Forming a Konzentrat-Lagerstätte



It is common to visualize the fossilization process as a single animal dying and then being buried in place. While some animals died directly on the floodplains that used to exist at the site, many of the remains at the West Coast Fossil Park were moved and concentrated by water in this single location over time.

Likely the ‘ancestor’ of the Berg River emptied into the Atlantic near the present-day park when the bones were deposited. An offshore sand bar may have kept the remains from being flushed out to sea, and may have also simultaneously acted to trap remains washed in from the ocean.


Reconstructing an Environment



Different animals and plants have varied habitat needs; thus, identifying the remains to establish what community is present provides clues about past ecosystems. This task becomes more difficult for deposits that represent an entirely extinct fauna (like the dinosaurs of the Jurassic Morrison formation), but the remains at the West Coast Fossil Park are a ‘mere’ 5 million years old.
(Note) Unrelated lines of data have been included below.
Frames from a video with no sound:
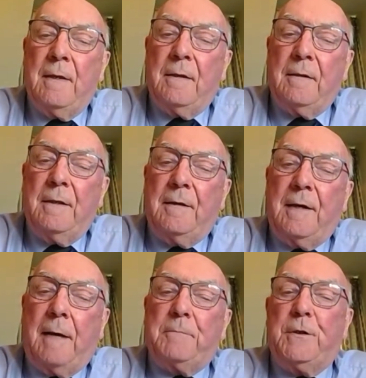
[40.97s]
The
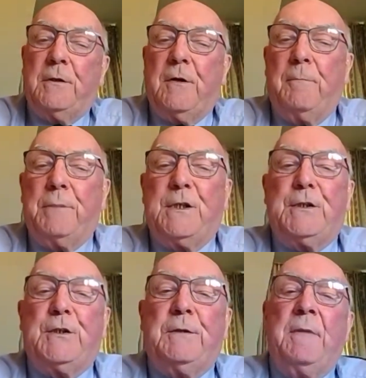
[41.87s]
caption
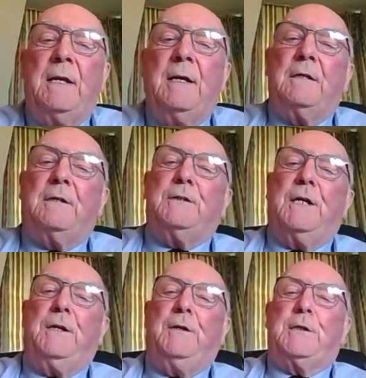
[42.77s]
competition
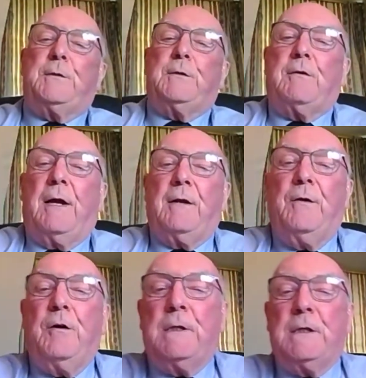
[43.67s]
continues to attract
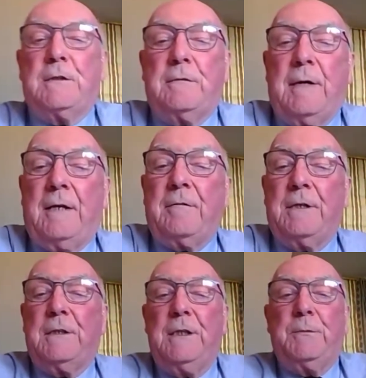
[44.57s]
numerous
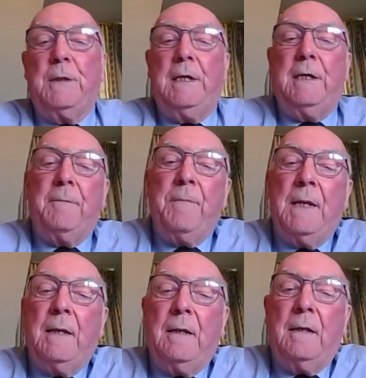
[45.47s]
entries each week,
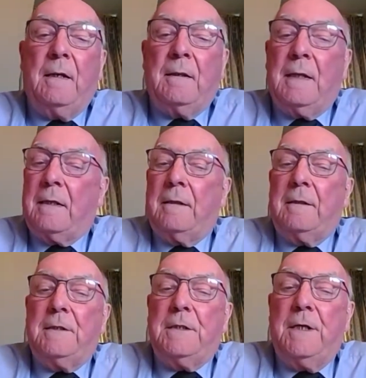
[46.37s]
and that can
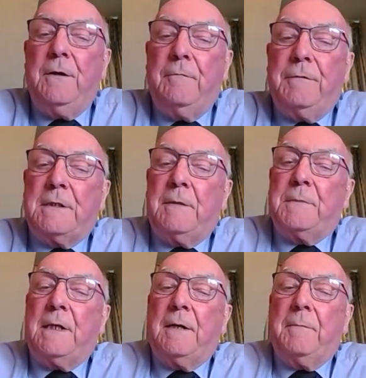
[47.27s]
continue for some
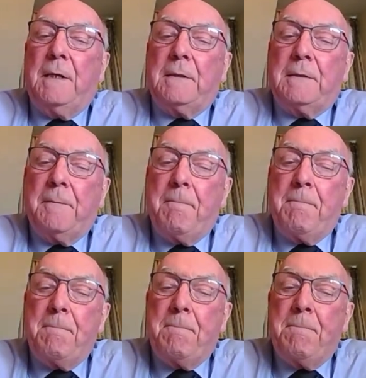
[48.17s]
time yet.
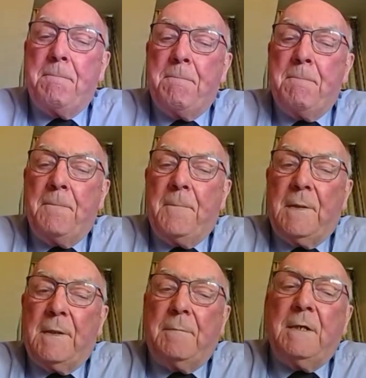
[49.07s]

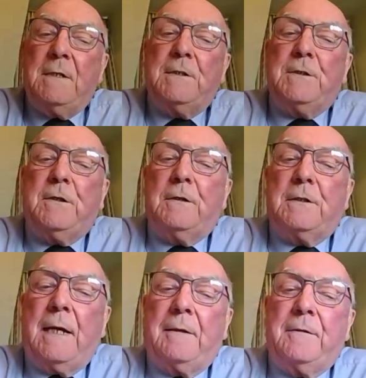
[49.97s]
The Masons Got
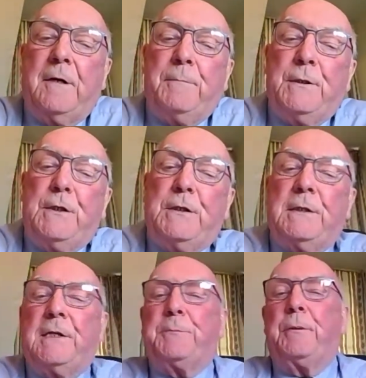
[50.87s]
Talent competition
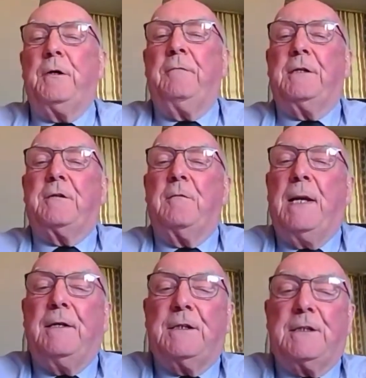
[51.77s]
has proved a
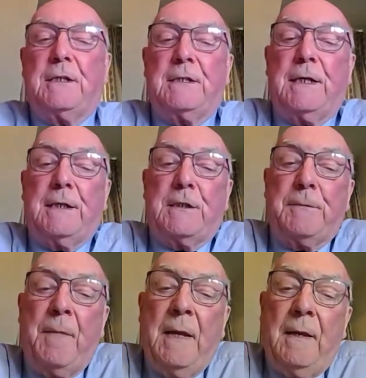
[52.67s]
tremendous success.
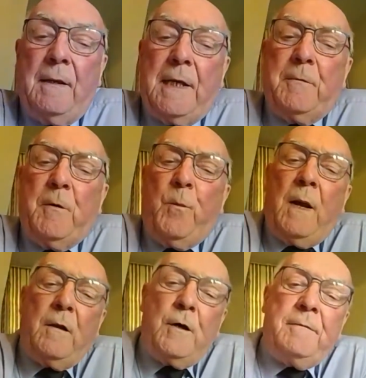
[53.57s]
There were
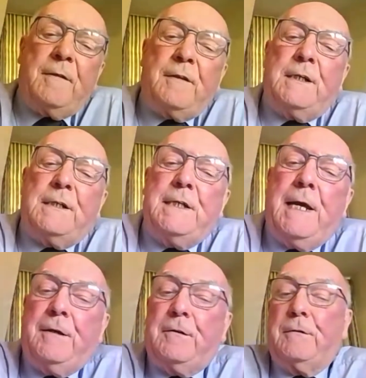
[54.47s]
well over
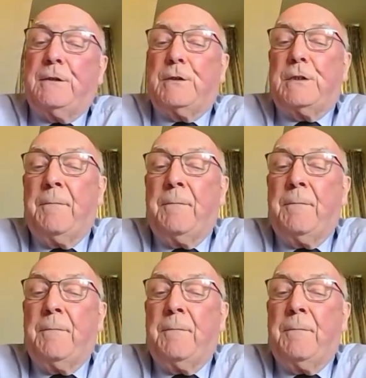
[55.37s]
30 entrants,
While most of the species preserved at the park are extinct themselves, they are closely related to modern species.

In terms of identifying an animal you do not need 100% of an individual’s bones to confidently identify it. This is particularly important, as whole skeletons are not commonly found, especially in Konzentrat-Lagerstätten where the bones have been disarticulated and transported. There is often an additional preservation bias, where small delicate bones are destroyed during transport, while thicker and sturdier bones are more likely to remain intact. Despite these difficulties, paleontologists are quite successful at classifying and identifying bones to picture the ancient community.

The animals found at the West Coast Fossil Park indicate that the area was near the boundary of land and ocean, given that both marine animals (e.g. seal, megalodon shark, 4 species of penguin) and land mammals (e.g. short necked giraffe, aardvark, hyena, hippo, mammoth, antelope, three-toed horse, saber-toothed cat) were found together. The additional presence of frogs (at least 8, maybe as many as 12 species are represented in the deposits) indicates that there must have been standing fresh water. While many frog species exhibit some tolerance to saline water, there are no known amphibians that inhabit purely marine habitats.
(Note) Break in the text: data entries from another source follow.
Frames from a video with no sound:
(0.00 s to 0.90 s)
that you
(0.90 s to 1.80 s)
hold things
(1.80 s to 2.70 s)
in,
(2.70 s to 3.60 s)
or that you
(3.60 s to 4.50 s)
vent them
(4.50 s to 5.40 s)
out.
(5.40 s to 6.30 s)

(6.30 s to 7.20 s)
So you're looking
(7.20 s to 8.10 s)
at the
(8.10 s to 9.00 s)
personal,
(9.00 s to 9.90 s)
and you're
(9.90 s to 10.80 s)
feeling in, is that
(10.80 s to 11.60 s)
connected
Carbon Isotopes: More than just age dating



A more detailed understanding can come from examining the carbon isotopes preserved in bones and teeth. While most people are familiar with the C-14 isotope due to its use in dating recent remains (see discussion below), carbon has two isotopes that are more common, and not radioactive. C-12 is the most common isotope of carbon, with C-13 being a secondary stable isotope. Because they are stable, they do not decay over time.

Different plant groups have distinct ratios of carbon isotopes that can be used as a fingerprint for paleodiet of ancient animals. The carbon in plants is used to build bone and teeth, such that the ratios in the plants are reflected in the bones of the animals that consume them.
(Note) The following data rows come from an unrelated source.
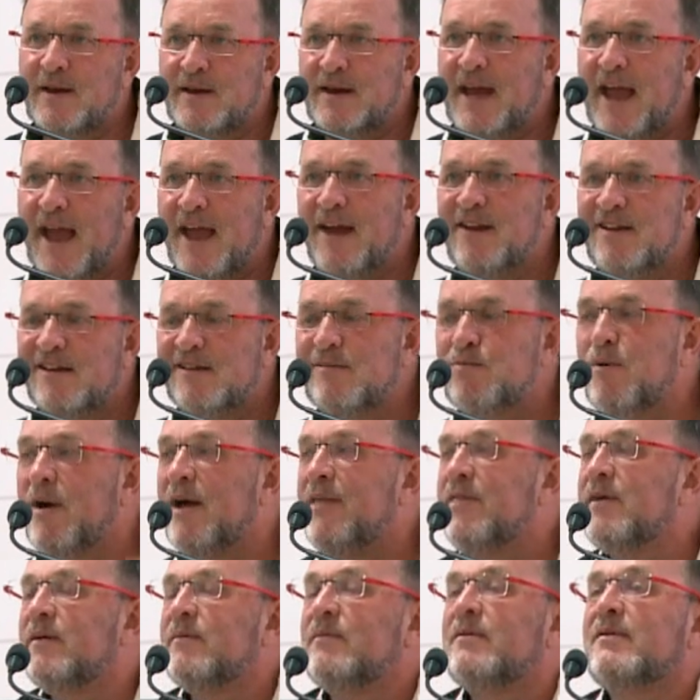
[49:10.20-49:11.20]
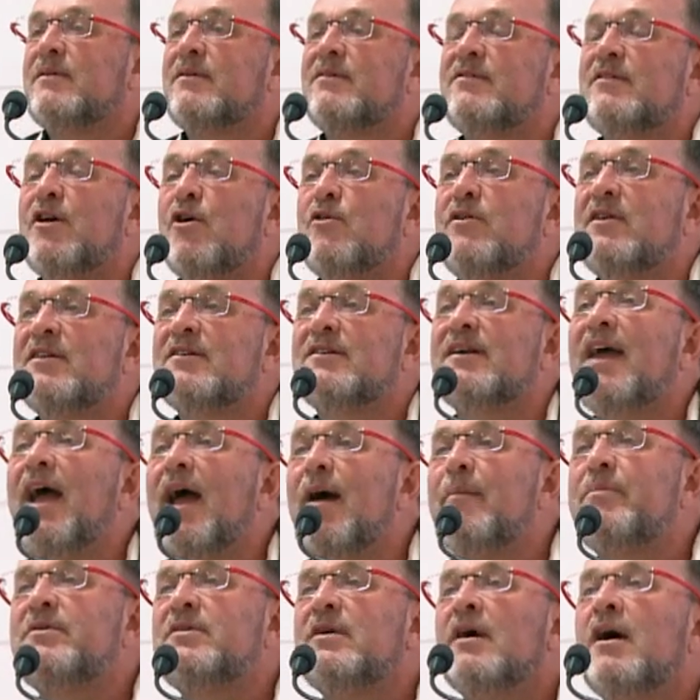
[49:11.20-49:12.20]
case where the stone is
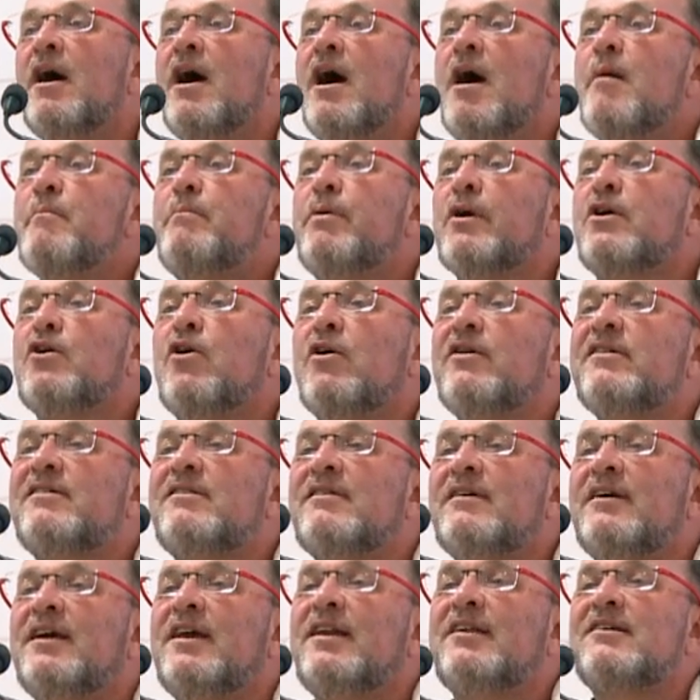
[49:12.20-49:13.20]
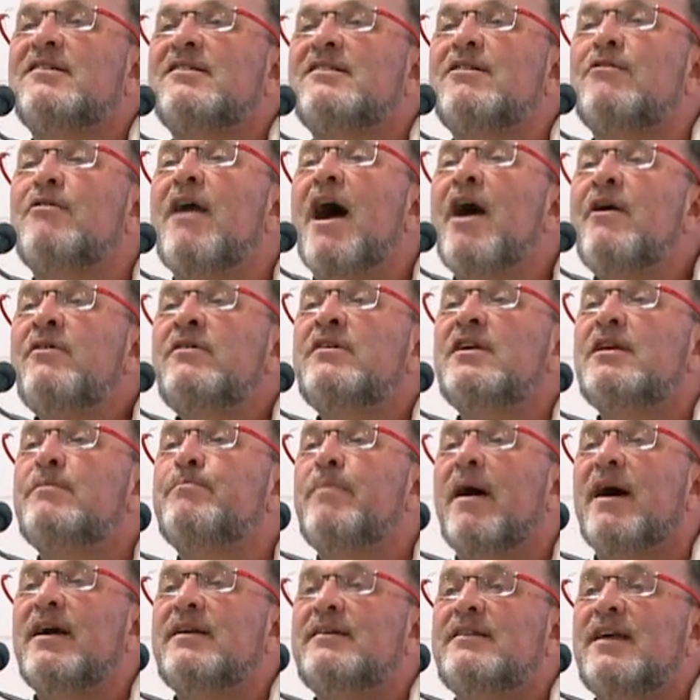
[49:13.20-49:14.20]
kept, because it's surrounded
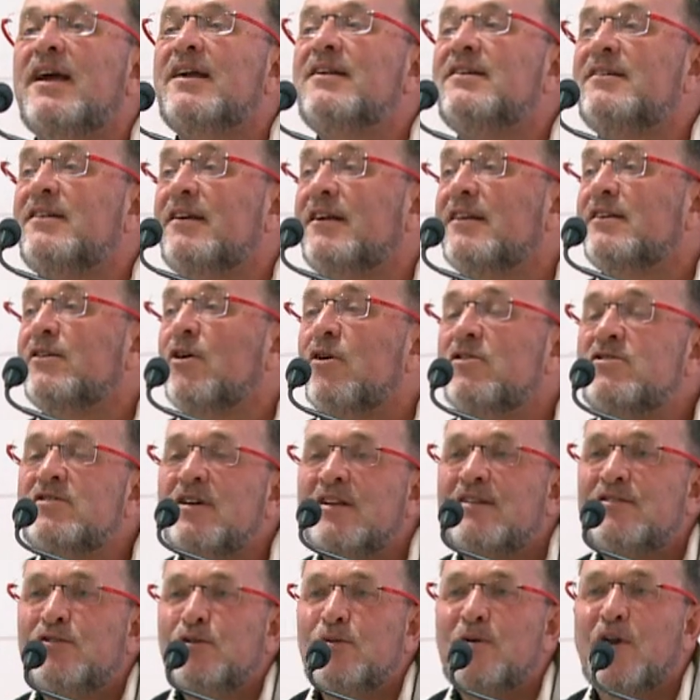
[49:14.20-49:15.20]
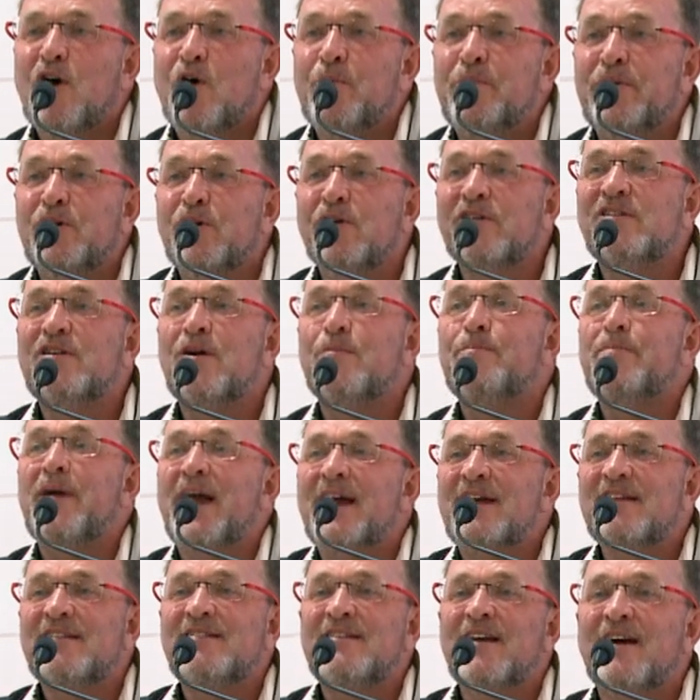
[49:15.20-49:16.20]
by Desis, not just you lot, but also
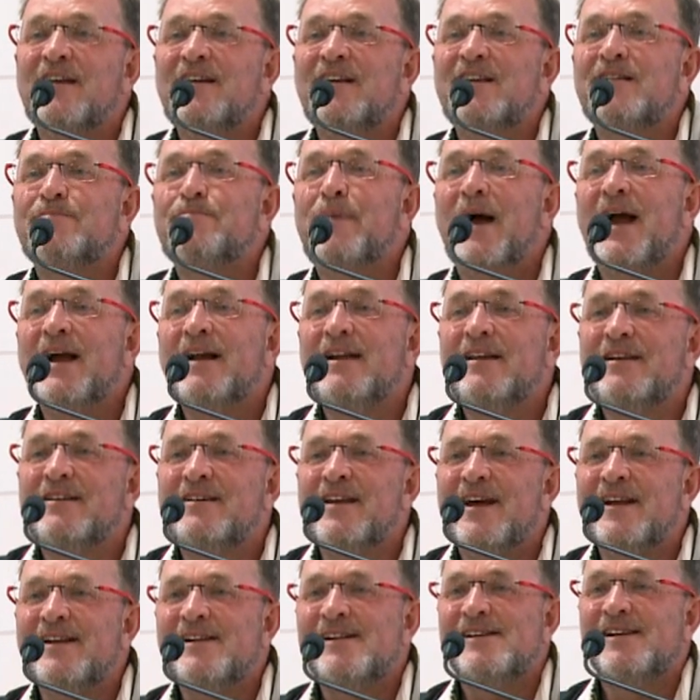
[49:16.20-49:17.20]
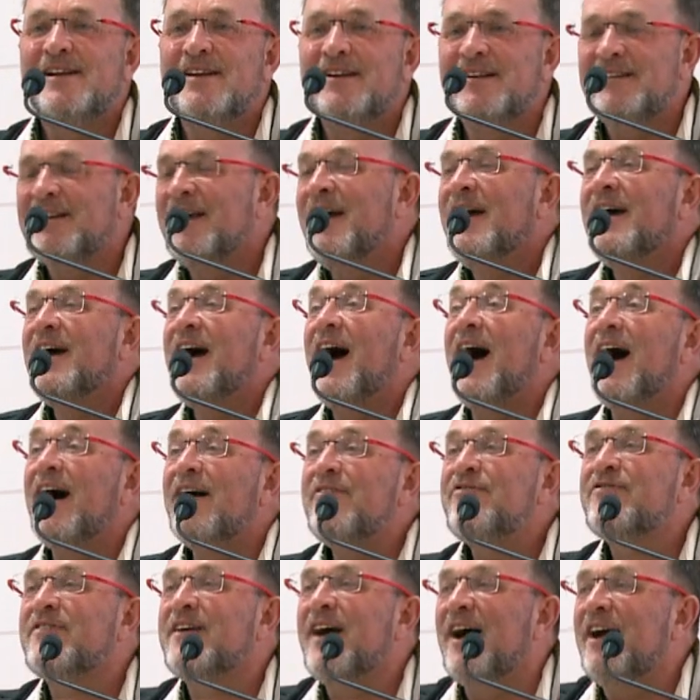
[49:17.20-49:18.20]
Pakistanis, Bangladeshis,
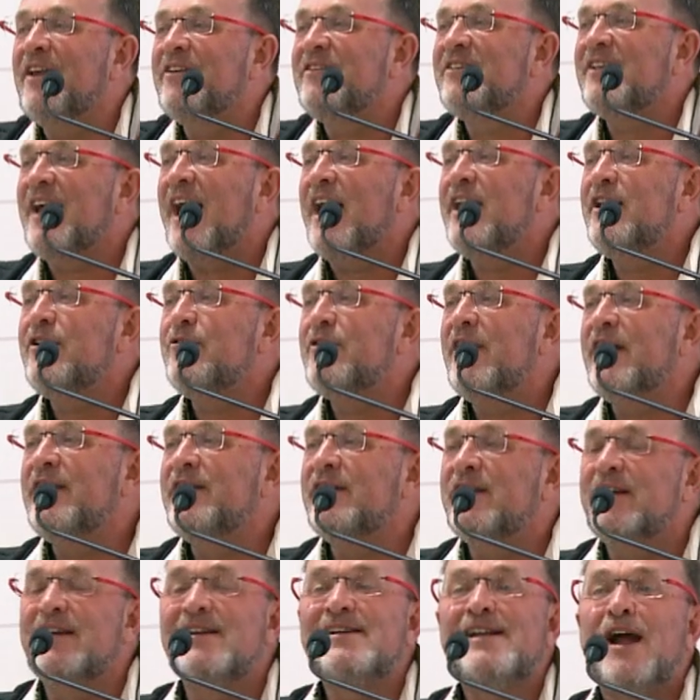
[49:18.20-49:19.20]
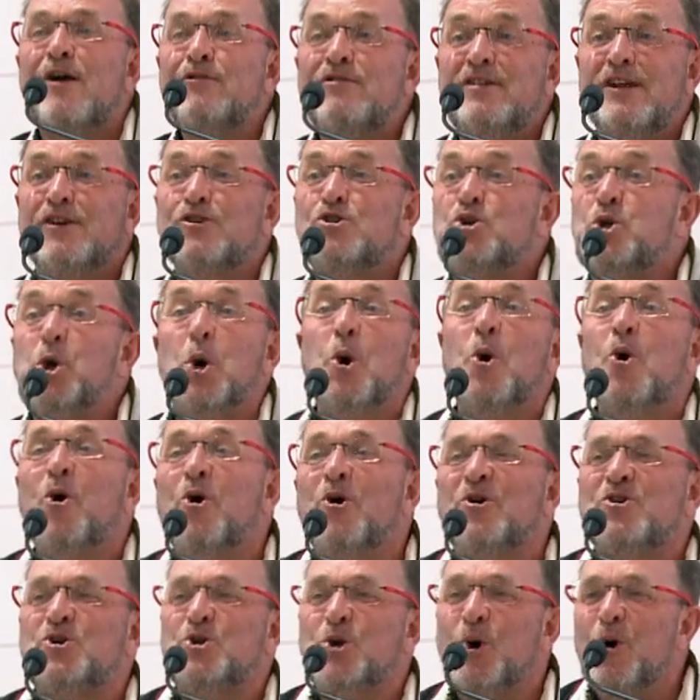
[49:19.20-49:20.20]
Afghans, and Iranians, shouting,
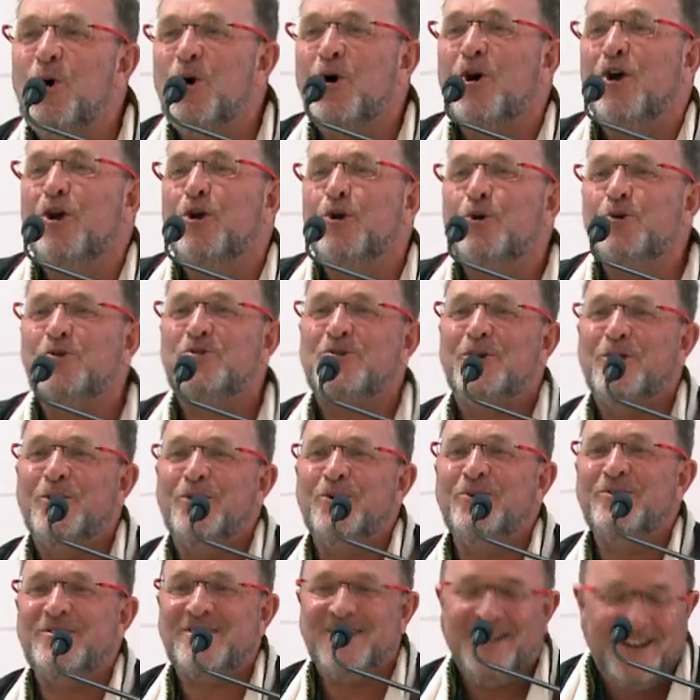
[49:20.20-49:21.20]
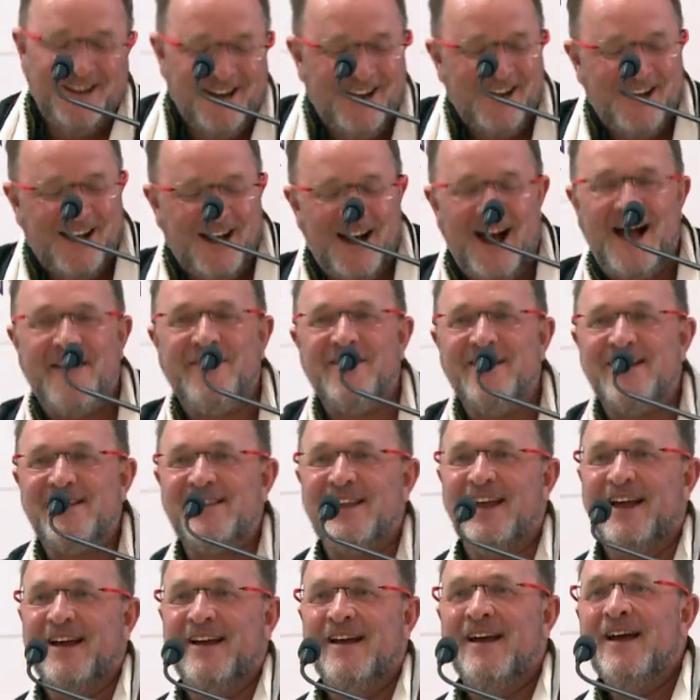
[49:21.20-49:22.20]
chore, chore, loot, loot, at this
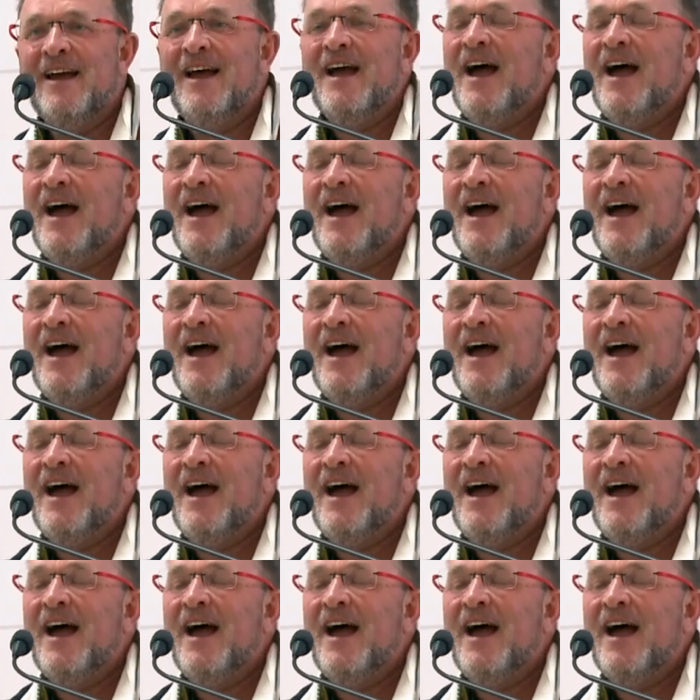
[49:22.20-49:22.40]
thing.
These different isotopic signatures are due to the different metabolic pathways used by plants. Many grasses are geologically recent and are “C4 plants,” while trees and herbaceous plants are “C3 plants”. A savannah is composed of both C4 and C3 plants as there are trees, shrubs, and grasses. A forest on the other hand, will be predominantly C3 plants. A flora unique to South Africa is the fynbos (pronounced: “finebose”), which is also C3.

An animal that consumes mostly C3 plants will have a different carbon isotope ratio in its bones than an animal that mostly eats C4 plants. Analysis done on the remains of ungulates (hoofed mammals: hippos, antelope, giraffe, pigs, etc...) indicate that the environment present at the fossil park 5 million years ago was dominated by C3 plants.


Pollen



While the isotopic analysis indicated that the region was not dominated by grasses, it could not differentiate between trees, shrubs and fynbos. Fortunately pollen released by plants is typically abundant and well preserved in sediments.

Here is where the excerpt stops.